■ Task to carry out ■
With pictures left out, return only the lines from the line containing "[3:32.19-3:33.19]" through the end of the material below, both included.

:::

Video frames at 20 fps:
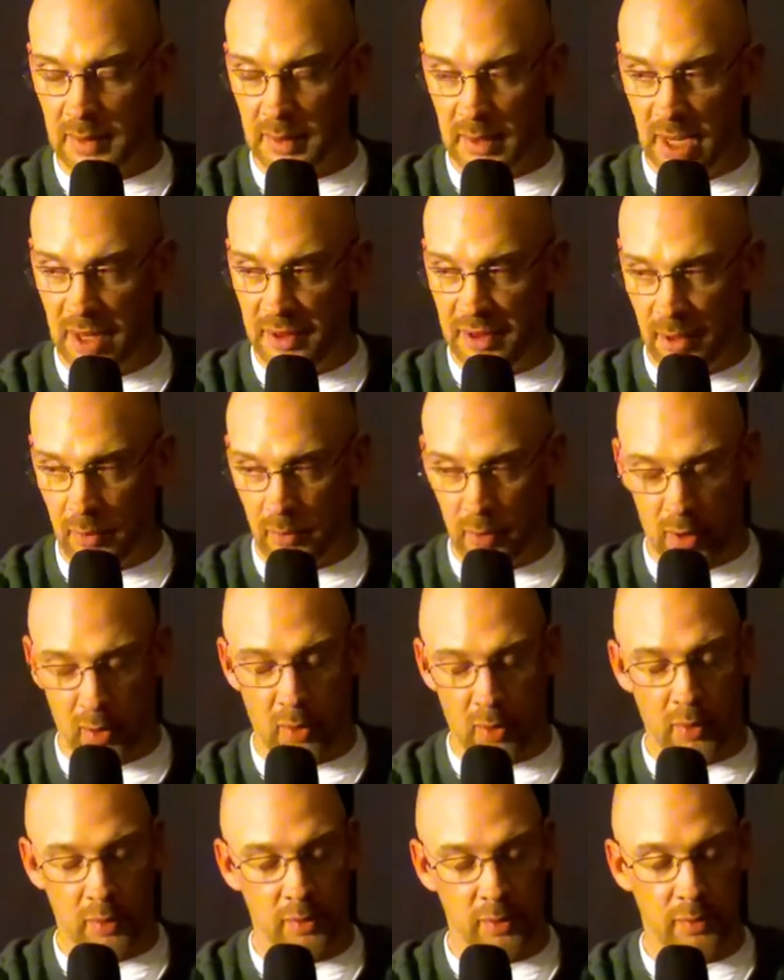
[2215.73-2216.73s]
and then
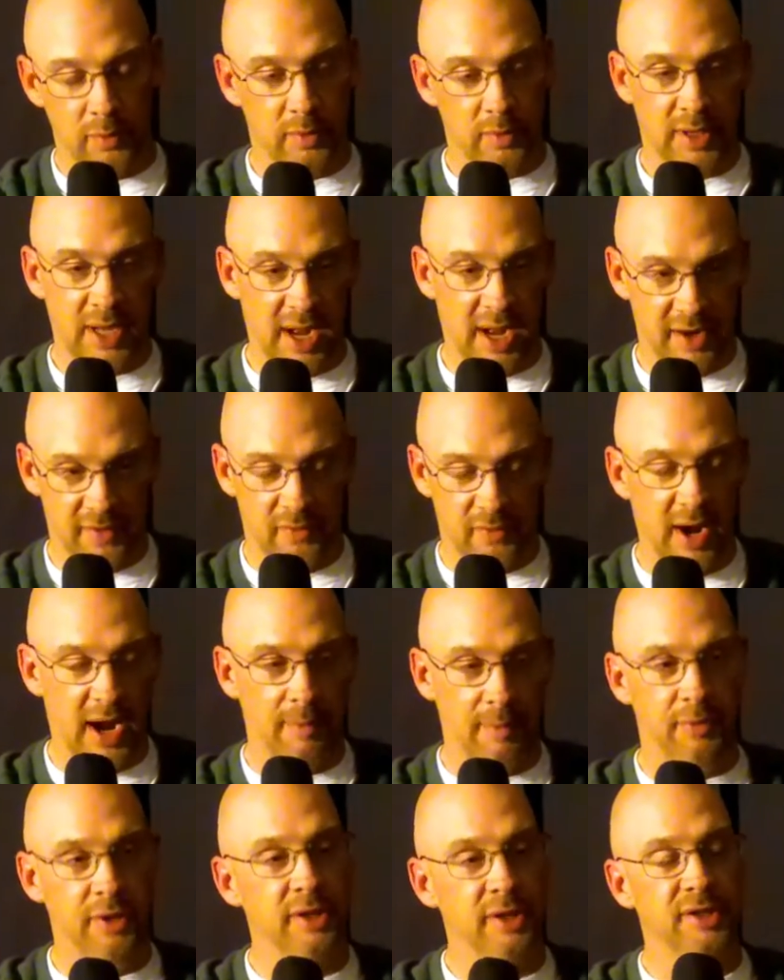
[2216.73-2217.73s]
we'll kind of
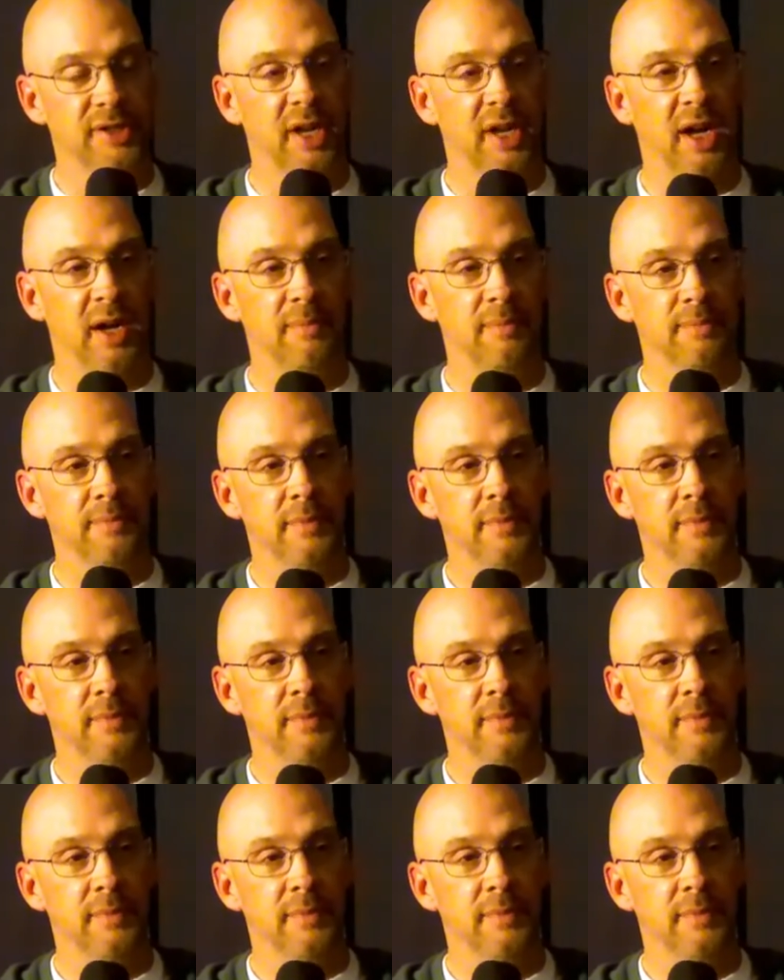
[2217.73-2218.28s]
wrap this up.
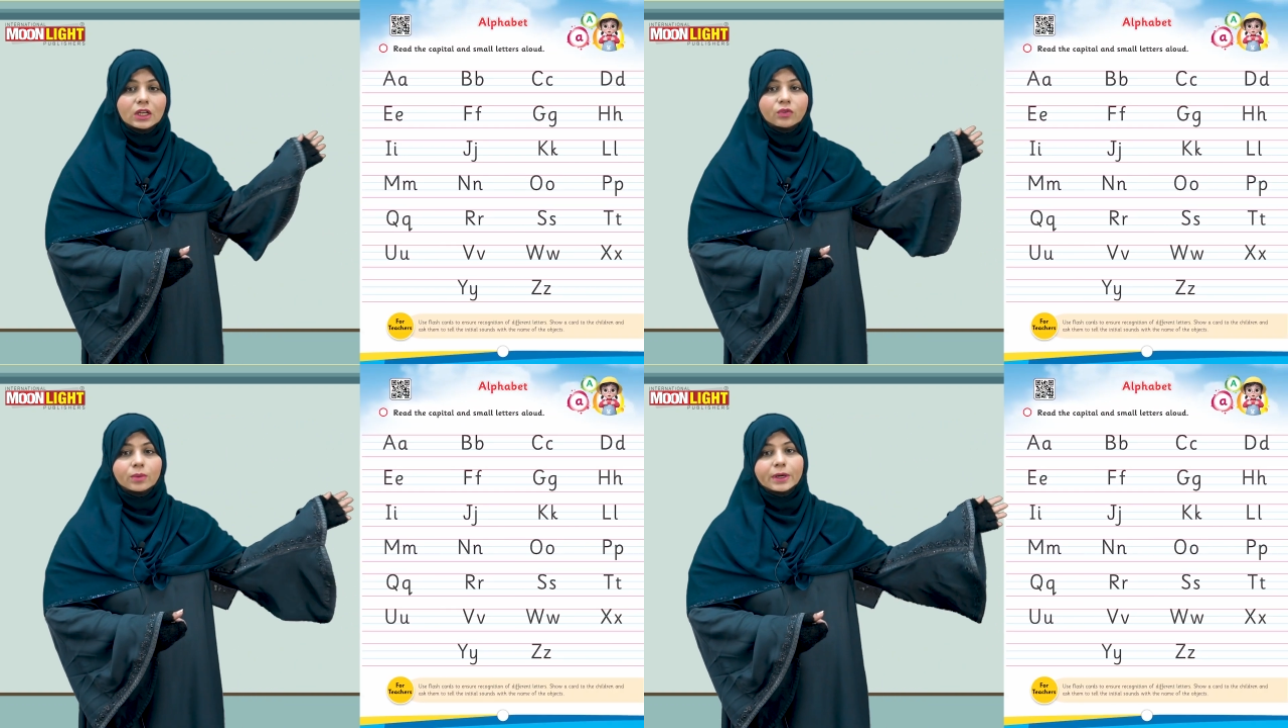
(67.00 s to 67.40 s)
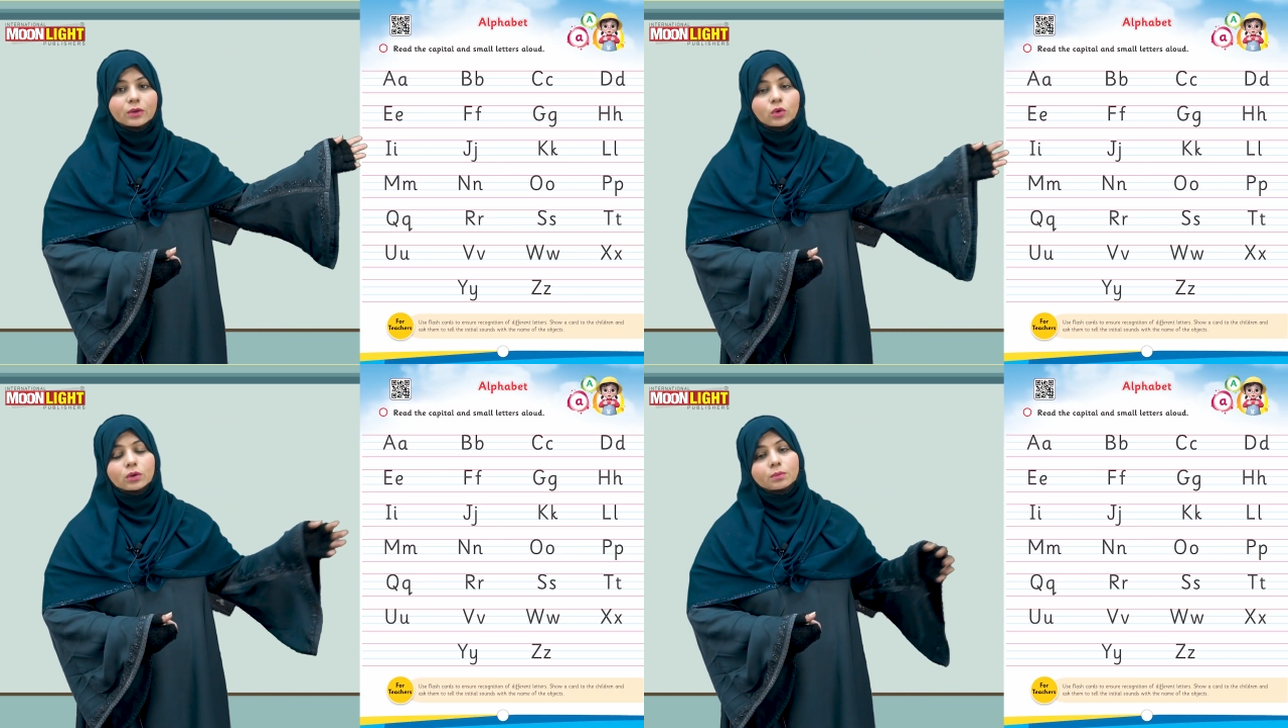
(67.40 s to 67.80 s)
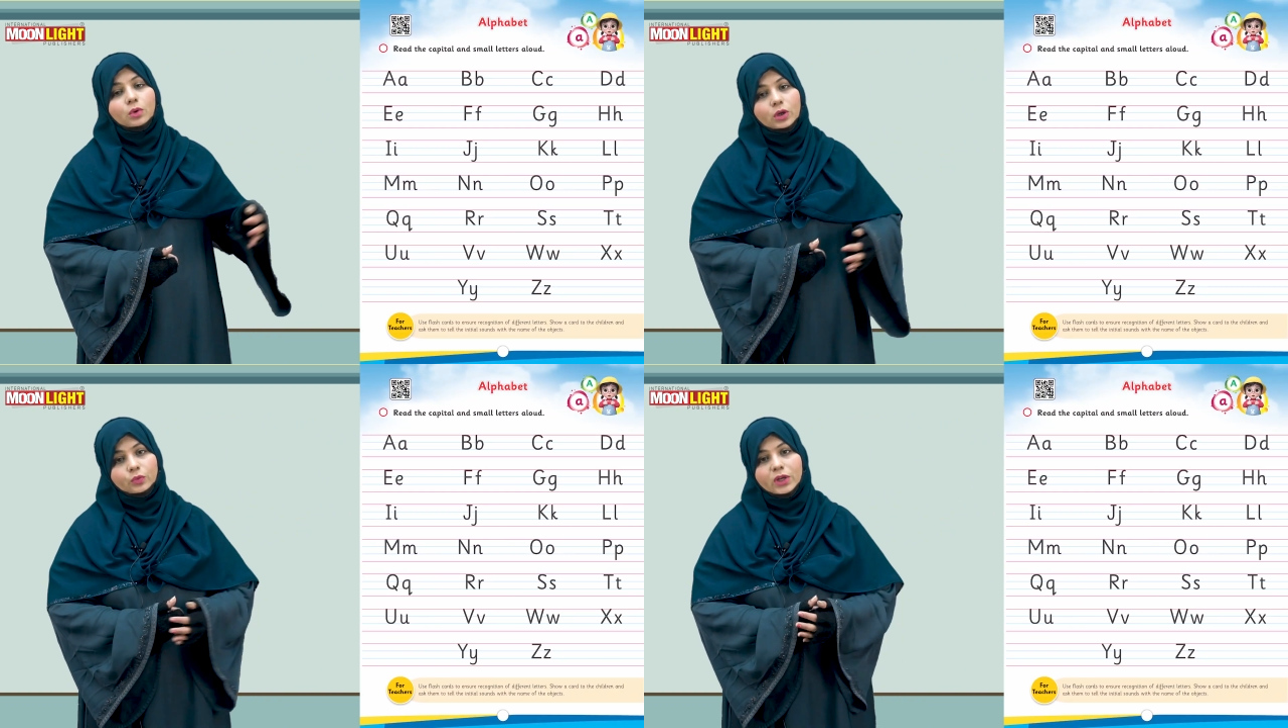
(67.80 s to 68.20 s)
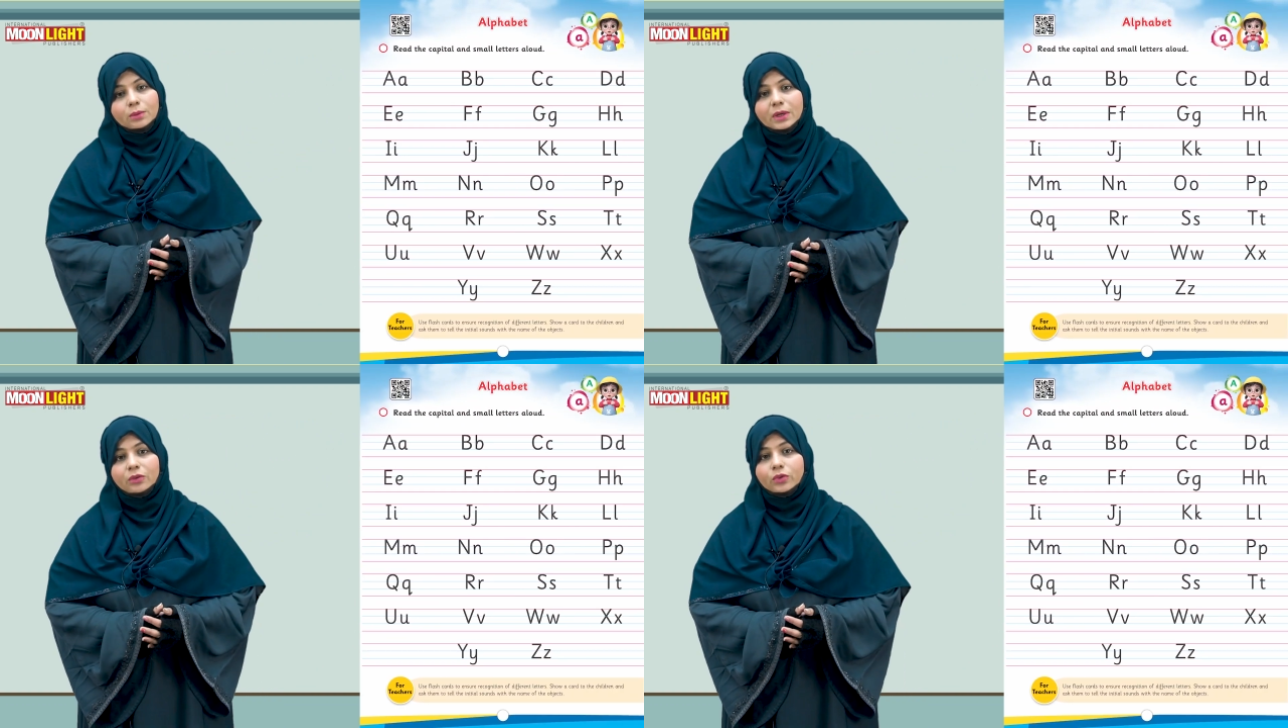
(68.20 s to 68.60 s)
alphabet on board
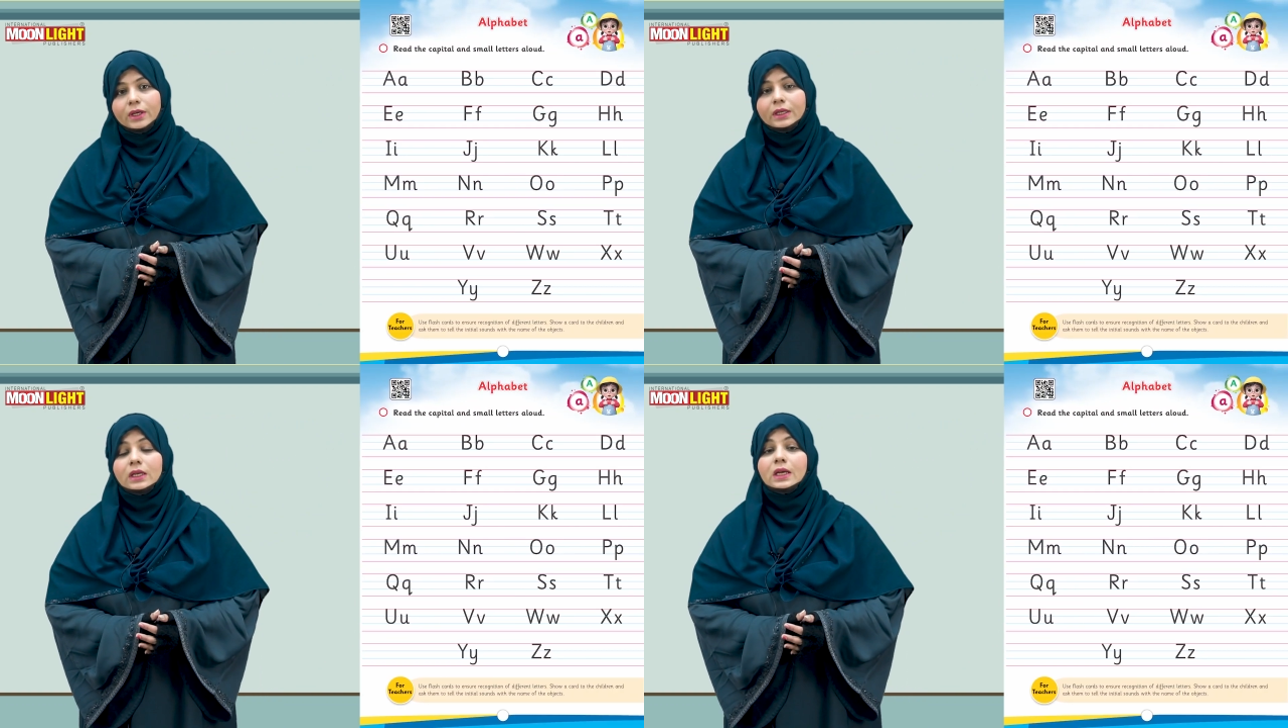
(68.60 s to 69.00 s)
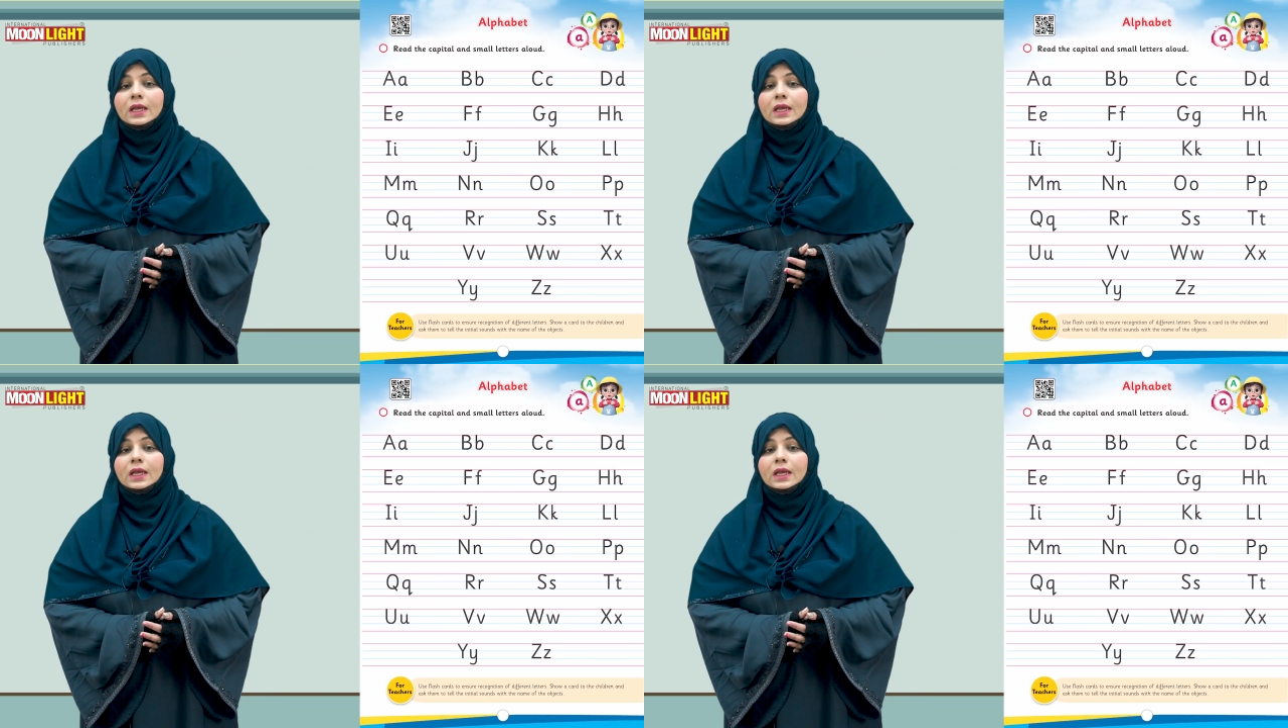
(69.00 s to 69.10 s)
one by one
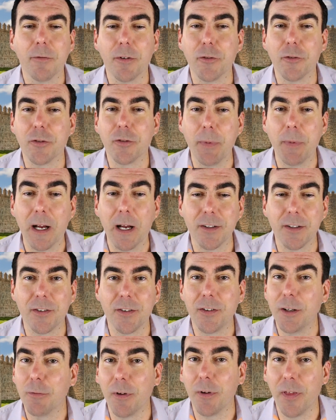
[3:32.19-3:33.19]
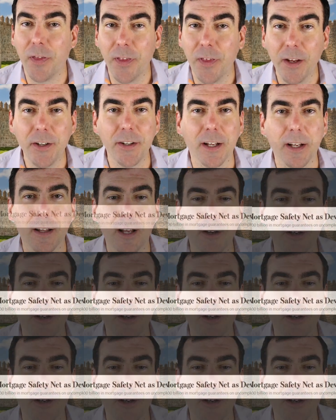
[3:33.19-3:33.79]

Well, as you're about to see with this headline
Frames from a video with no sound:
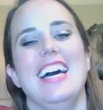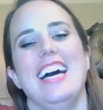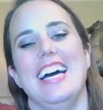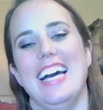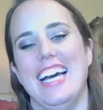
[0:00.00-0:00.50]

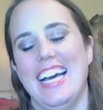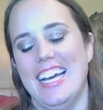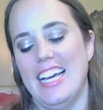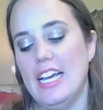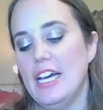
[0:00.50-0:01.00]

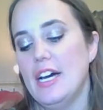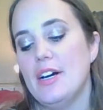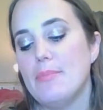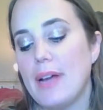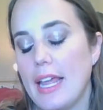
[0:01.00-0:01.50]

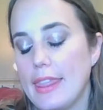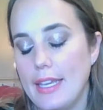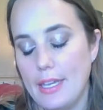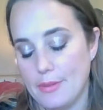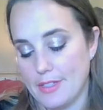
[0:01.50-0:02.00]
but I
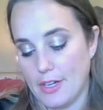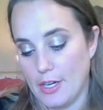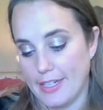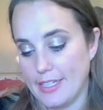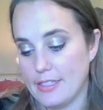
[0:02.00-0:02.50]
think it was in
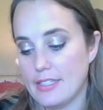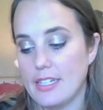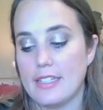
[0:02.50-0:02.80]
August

:::

■ Your response ■
[3:32.19-3:33.19]
[3:33.19-3:33.79]

Well, as you're about to see with this headline
Frames from a video with no sound:
[0:00.00-0:00.50]

[0:00.50-0:01.00]

[0:01.00-0:01.50]

[0:01.50-0:02.00]
but I
[0:02.00-0:02.50]
think it was in
[0:02.50-0:02.80]
August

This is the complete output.